ABOUT THIS TASK: What is needed is an exact copy of the entries below, with the pictures left out.

MATERIAL FOR THE TASK:
____

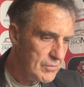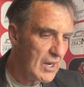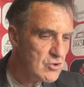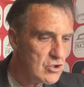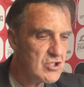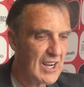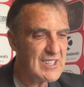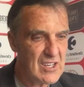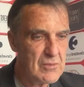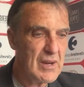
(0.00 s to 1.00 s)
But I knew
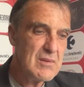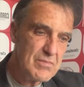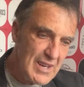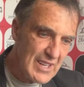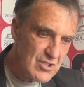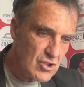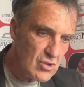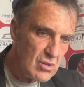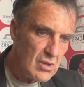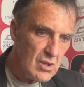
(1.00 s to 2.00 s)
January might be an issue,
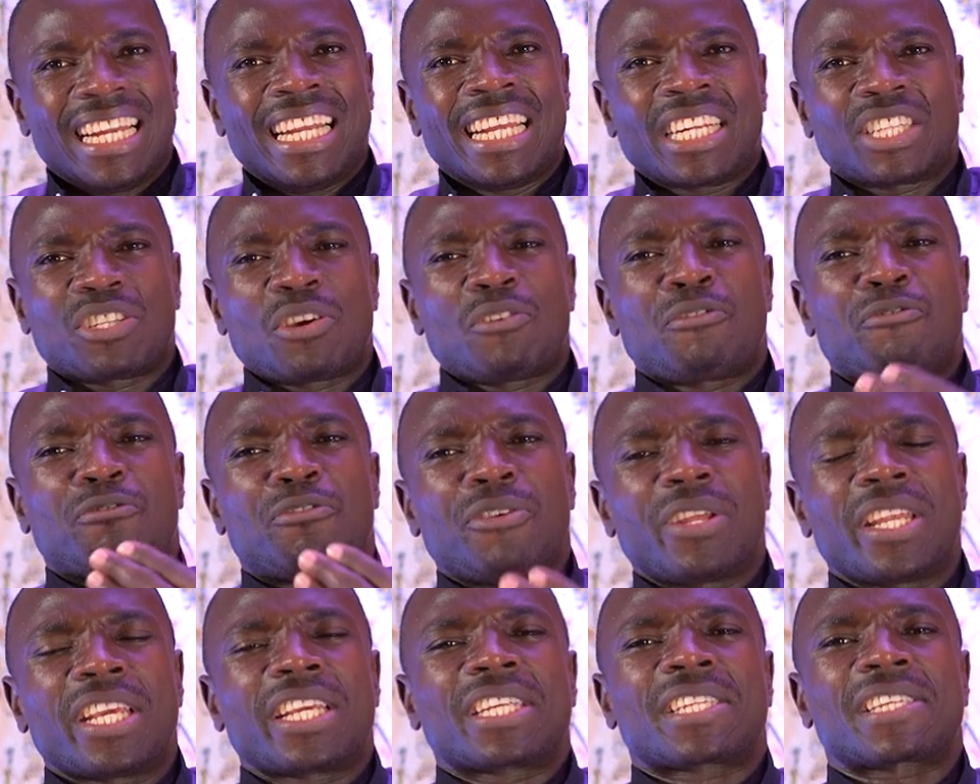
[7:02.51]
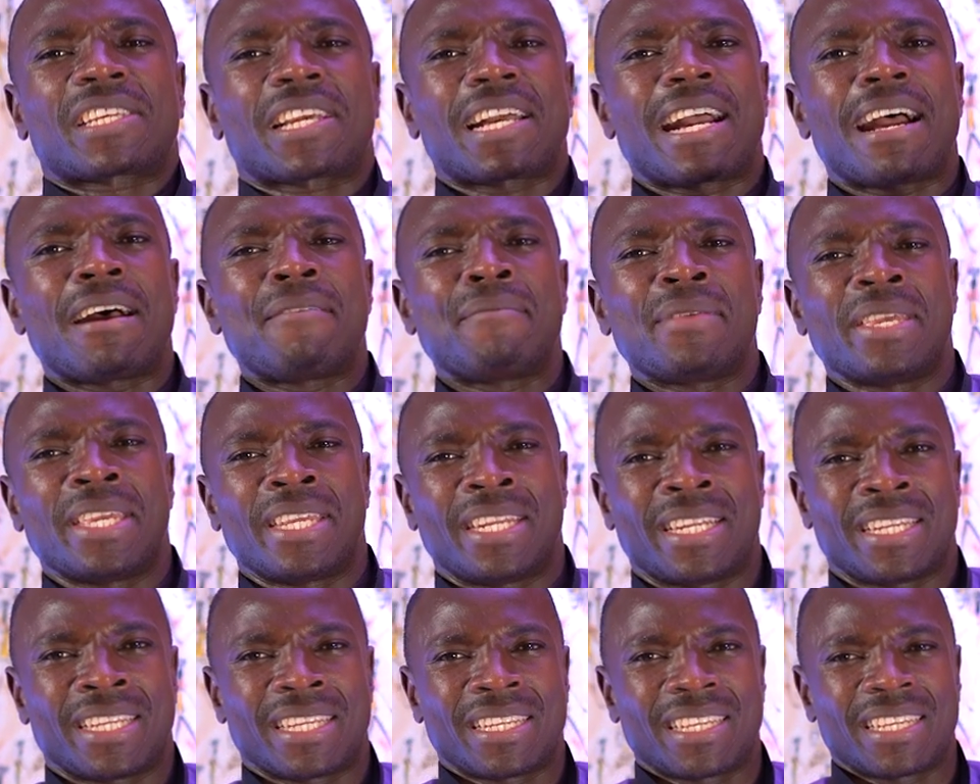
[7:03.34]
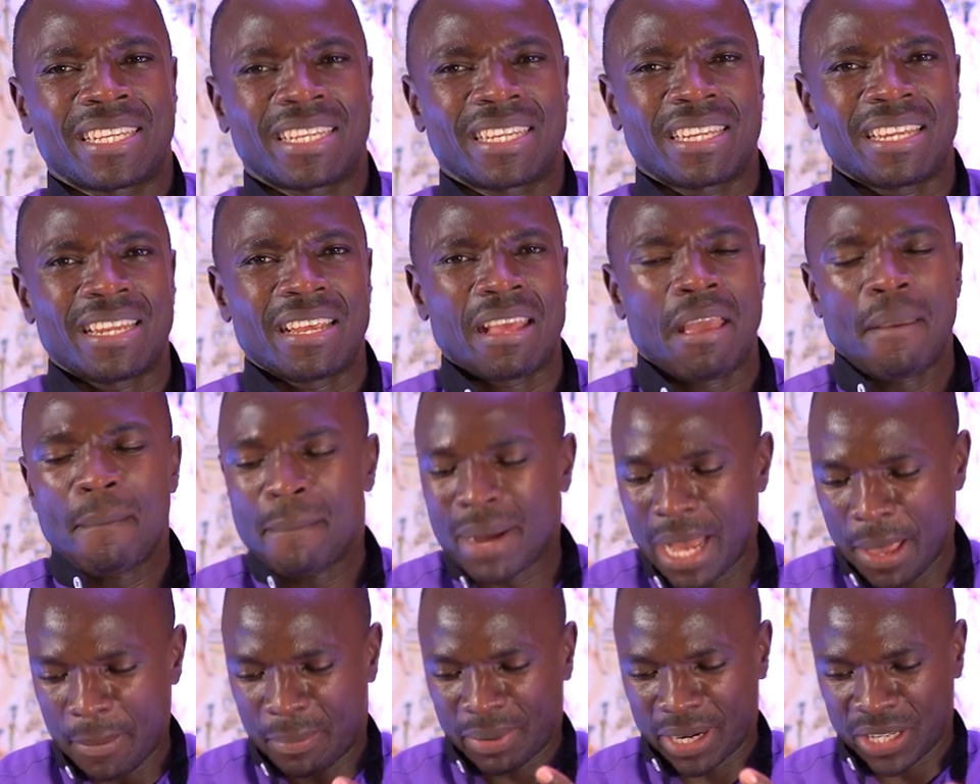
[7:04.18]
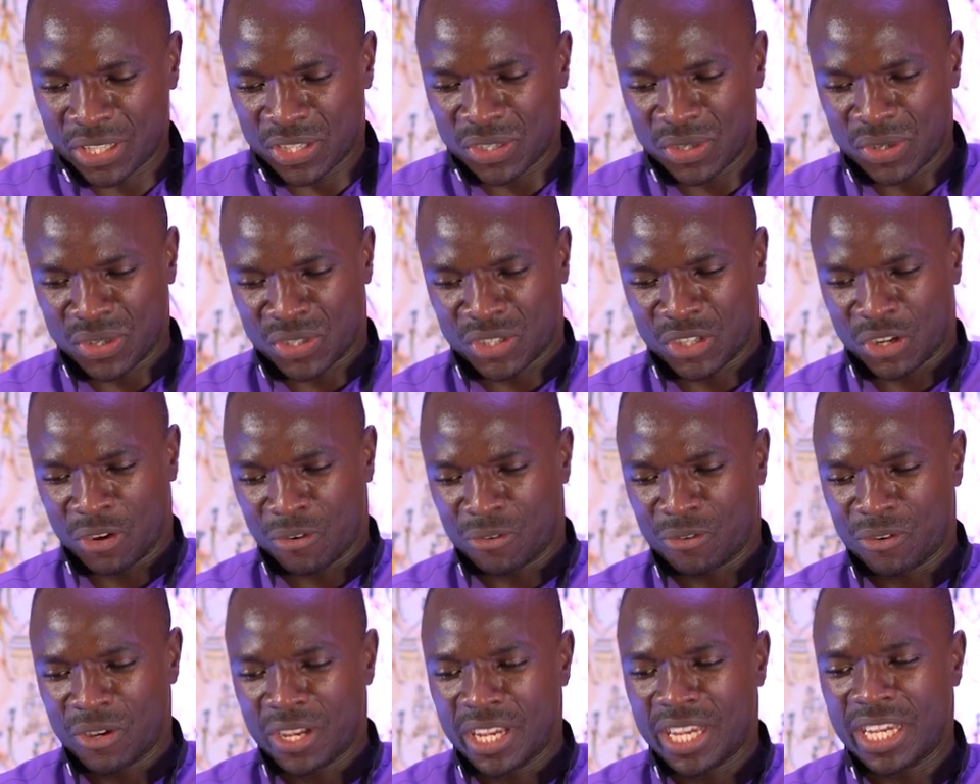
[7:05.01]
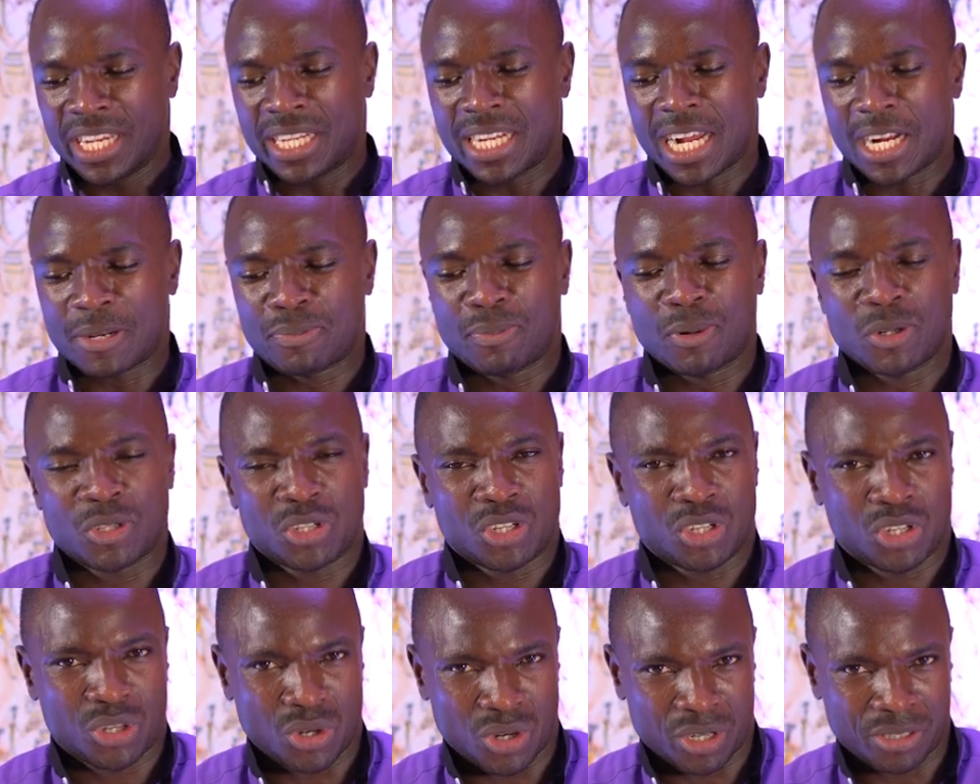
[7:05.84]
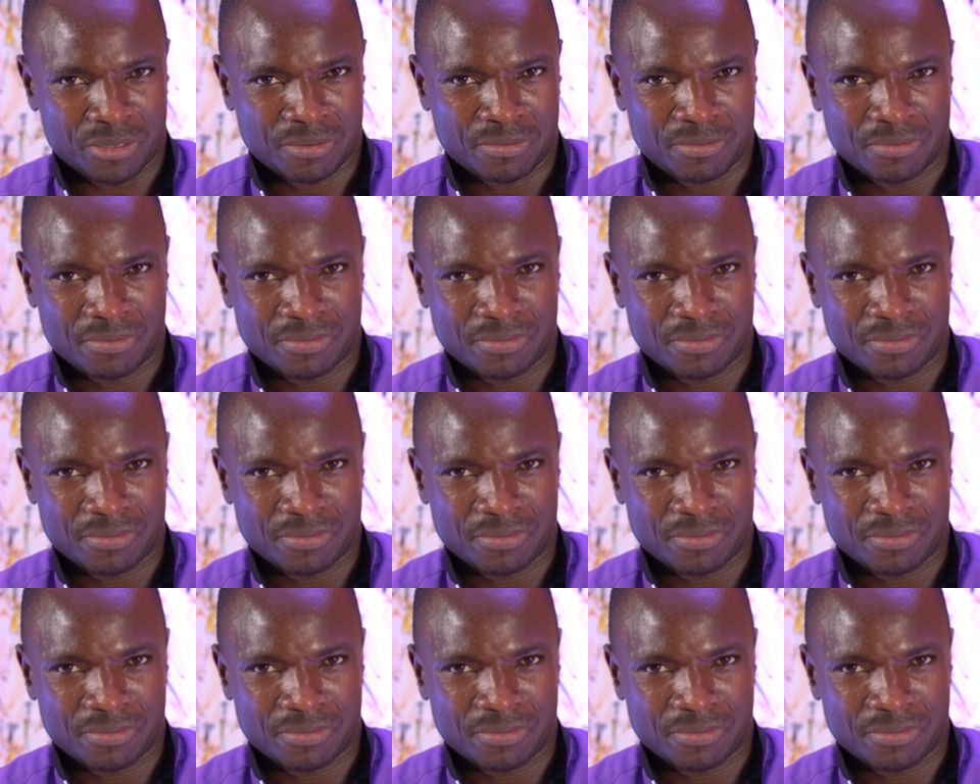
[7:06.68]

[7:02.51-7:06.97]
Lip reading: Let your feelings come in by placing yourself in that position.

____

ANSWER BELOW:
(0.00 s to 1.00 s)
But I knew
(1.00 s to 2.00 s)
January might be an issue,
[7:02.51]
[7:03.34]
[7:04.18]
[7:05.01]
[7:05.84]
[7:06.68]

[7:02.51-7:06.97]
Lip reading: Let your feelings come in by placing yourself in that position.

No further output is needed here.